Como você define “cena independente” num cenário em que os grandes patrocinadores estão cada vez mais difusos e que não bancam apenas música?
Realmente, a expressão “independente” associado à música ou à produção musical – termo que estamos usando nessa entrevista, que está presente no meu livro e permanece hoje nas falas e textos de artistas, jornalistas, público – é um termo bastante controverso, inclusive historicamente, como mostro no primeiro capítulo do livro.
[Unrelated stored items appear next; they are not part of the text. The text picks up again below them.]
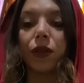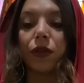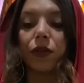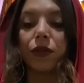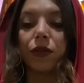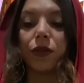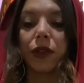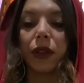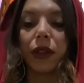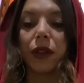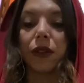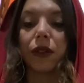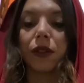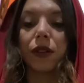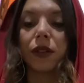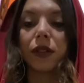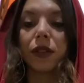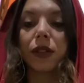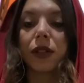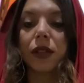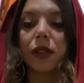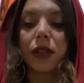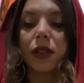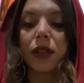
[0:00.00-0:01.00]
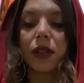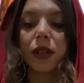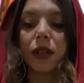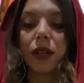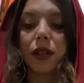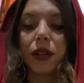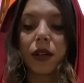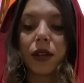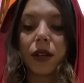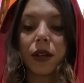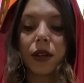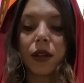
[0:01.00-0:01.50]
field.
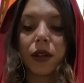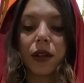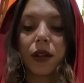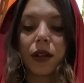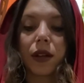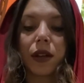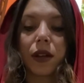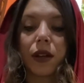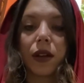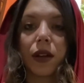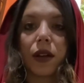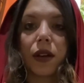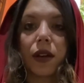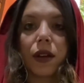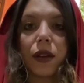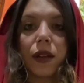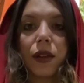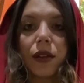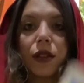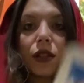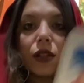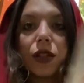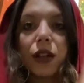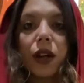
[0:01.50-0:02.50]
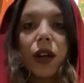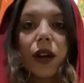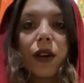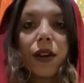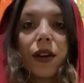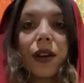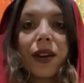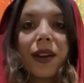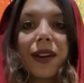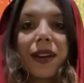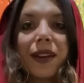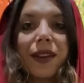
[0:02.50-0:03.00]
The
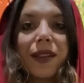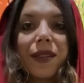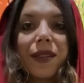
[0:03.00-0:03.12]
Chariot.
Até que ponto ele se refere mais exclusivamente a um modo de operação técnico e econômico de produção fonográfica independente à estrutura das grandes gravadoras e em que ocasiões ou circunstâncias passa a incluir em si motivações estéticas ou políticas? A apresentadora Roberta Martinelli comentou, em certa ocasião, sobre a forma como a independência dos artistas dessa cena paulistana também acaba supondo “uma dependência enorme de um coletivo de artistas que ‘compra’ tua ideia”. Por outro lado também, a distinção clara, estanque, as fronteiras entre independente e mainstream vem sendo borradas na construção de relações mais horizontais e intrincadas entre esses dois universos, algo que acontece no caso destas empresas e grandes patrocinadores que citou, como a Natura Musical.

Qual o artista-símbolo da cena independente paulistana na sua visão?
O “artista-ícone”, que sempre menciono quando falo do livro pra quem se encontra em outras “bolhas de realidade” e conhece pouco da cena musical fora da grande mídia, é o Criolo – sendo, mesmo ele, por incrível que nos pareça, muitas vezes ainda desconhecido de muita gente. Mas nessa proposta de “artista-símbolo”, citaria talvez o Kiko Dinucci, pelas conexões colaborativas da produção dele, ligando várias pontas diferentes da cena, pelo discurso e atitude política, criativa, estética. Claro que essa “escolha” tem muito de aleatório ou pessoal. A cena é extremamente múltipla, diversa, composta de sub-cenas, que ainda que bastante conectadas e articuladas em suas pontas, teriam cada uma delas seus próprios “artistas-símbolo”.